God shook her mane, waved her appendages, leathered up, and roared around in circles on a ruby red Harley. Followers stampeded behind, raising clouds of luminescence. A cacophony of unearthly mirth blew through the trees and with help from a gifted artist, they were transformed into maniacal silver laughter. I couldn’t hold on.

“Uncle,” I shouted.

“Good one,” God shouted back.

“No, I mean I give up,” I said.

“I know what Uncle means,” God said as she put me back together, muttering to herself in languages from beyond and beneath. “There.” She patted my head which felt slightly askew. “That’ll do for now.” She started to walk away but then gave me a second glance. “You’re getting a little tired of the circularity, aren’t you, honey?”

“No!” I lied. “No, not at all.” With the few shreds of pride still at my disposal, I stood erect. “You have a nice day, God” I said. Then I turned my back, rolled under the nearest pile of dead branches, and held very still. As my eyes adjusted, I could see that I was not alone. So many sentient beings, so many innocent souls hiding from the birds of prey.

Maybe God was right. Maybe I am a little tired. This will be an excellent place to rest.

NYT2009
(One of Roxy Paine’s amazing creations)

Tender

God jokes around so much it’s tempting to think that maybe the whole damn universe is a plaything: an elaborate war game, a psychological thriller, a slo-mo drama for the viewing pleasure of a warped creator. Look around. There’s a decent chance we’re on our way to extinction or global misery so ubiquitous that many will wish we were already extinct. Every day, I fight off the satanic seduction of the glib slogans or easy answers generated by the hateful to justify greed.

It’s wild turkey mating season. The turkeys in the yard are flirtatious, energized in the ways of turkeys in heat. Generally, I don’t admire turkeys, but they’re scrappy and they adapt. I suspect cockroaches and turkeys will outlast most other species on earth. In Montana, wild turkey mating season coincides with our efforts to legislate. Both are awkward to observe.

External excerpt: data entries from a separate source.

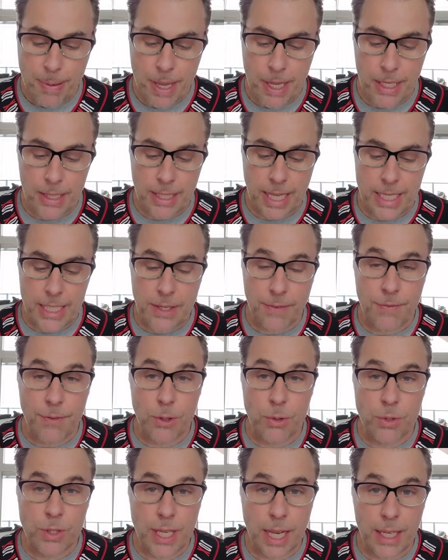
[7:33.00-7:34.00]
The pain can last
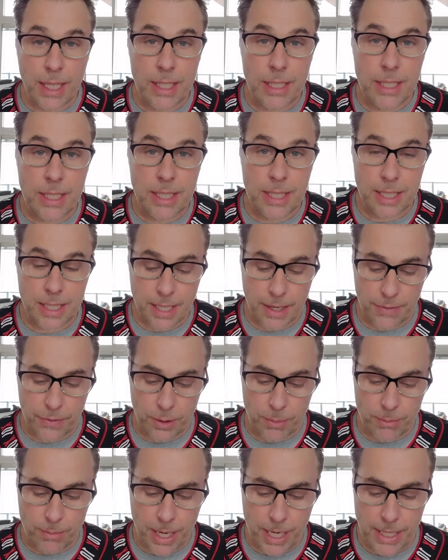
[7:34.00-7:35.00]
a few seconds to
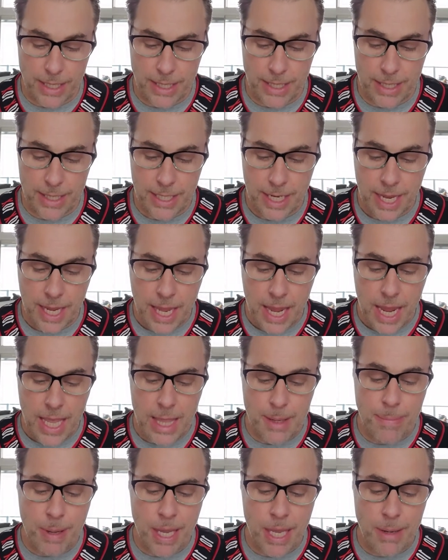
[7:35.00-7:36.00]
several minutes,
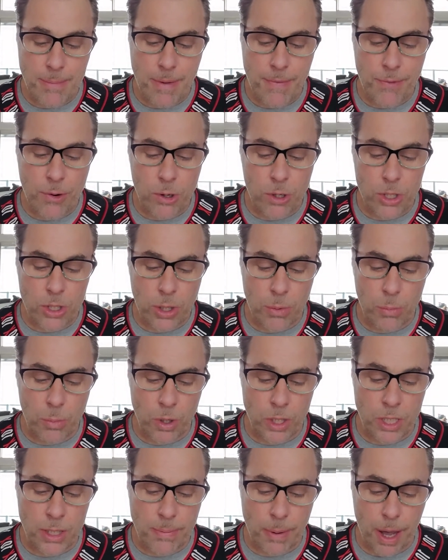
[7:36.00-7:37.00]
and the pain can be focused
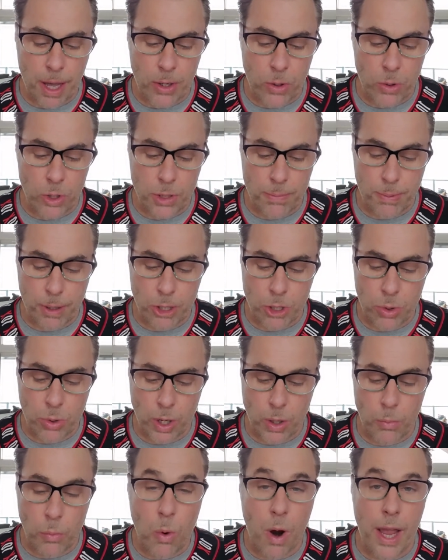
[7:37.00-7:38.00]
on one spot or spread
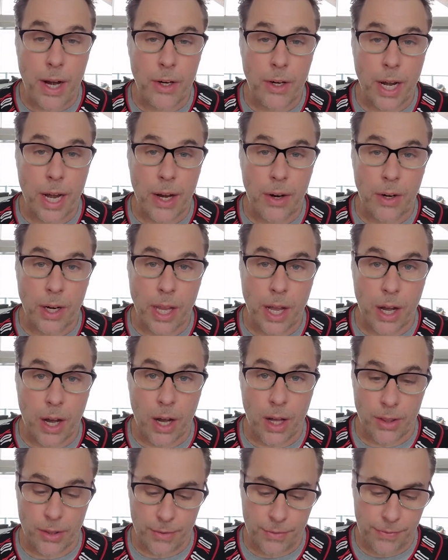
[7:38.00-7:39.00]
to a wider area
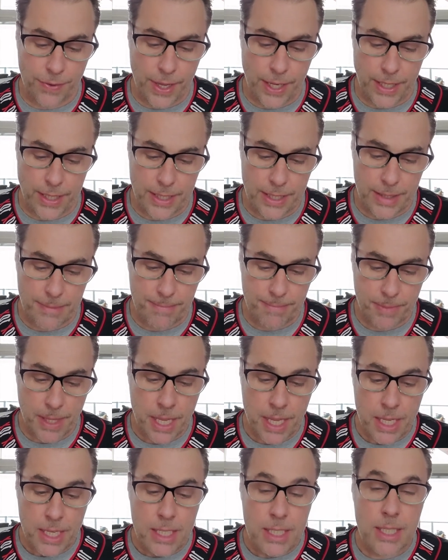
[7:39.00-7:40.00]
on the face.
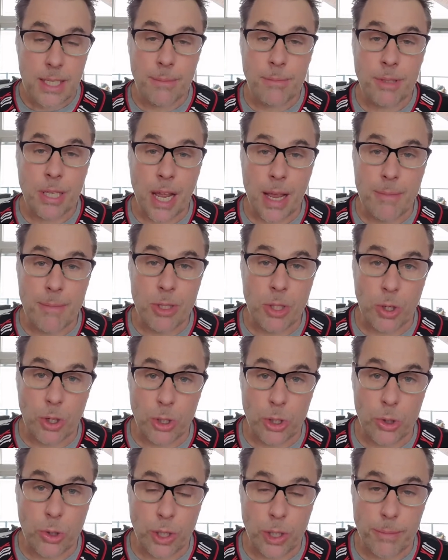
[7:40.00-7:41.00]
Sometimes
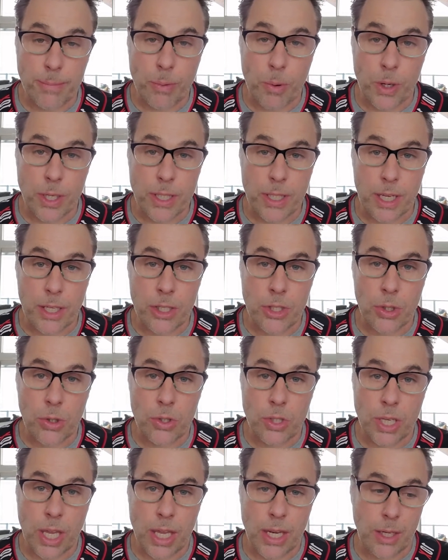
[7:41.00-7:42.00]
there are trigger points
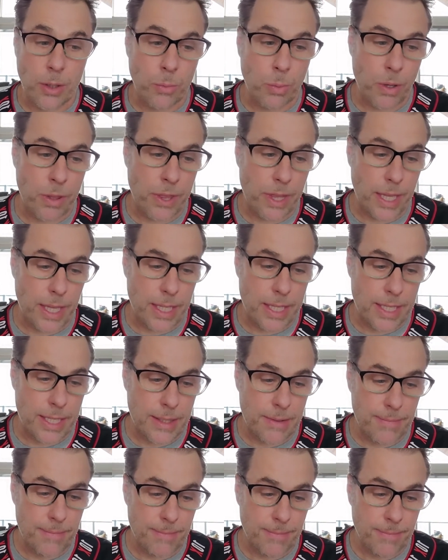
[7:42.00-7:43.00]
associated with
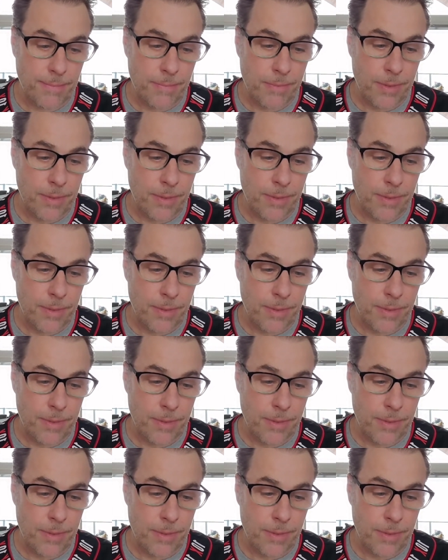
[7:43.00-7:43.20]
this.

Who can carry guns, where, and why are questions in play. Even though God is allowed to pack, weapons are not the answer. Spread randomly among the populace, they provide neither safety nor security. Yes, they provide a means of killing. But from what I can tell, God is not a big fan of killing or even of self-defense. Self-sacrifice, yes. Self-defense, no. This is very hard to contemplate. Maybe God’s creation has a lot of humorous quirks embedded to make life a little more mysterious, but it is very, very unlikely God approves of killing in God’s name–or anyone’s name.

How do I know this?

In one of my unfinished novels, the main character’s name is Tender. An unusual name for a strapping young man, the son of a tall American soldier. But his Korean mother liked the sound and meaning as she considered various English words to name this unlikely offspring. Of course, I’m the author of this novel, so I invented this Korean mother and named her child myself.

Tender: Fragile, sensitive, easily hurt, often bruised, gentle: the tender green of newly sprouted seeds. With my ranch background, tender also means easy to chew. A tender cut of beef, vegetables cooked until they’re tender… And then there’s the transactional meaning; you can tender your resignation—always a tempting option. And finally, there’s legal tender–anything recognized by law as a means to settle debt or meet a financial obligation.

The novel isn’t finished and may never be. This is due in part to the fact that God emerged from the pages, and I realized God’s name is Tender, and it frightened me. It still does. God is gentle and kind, easily bruised, willing to let us flounder and resign from even our most basic human duties. God sprouts vulnerable in the deep purple light. And God steps in repeatedly to settle serious debt. Sure, God jokes around. God chases turkeys. God rocks herself to sleep among a million spinning planets. But this is the awful truth; one of God’s names is Tender.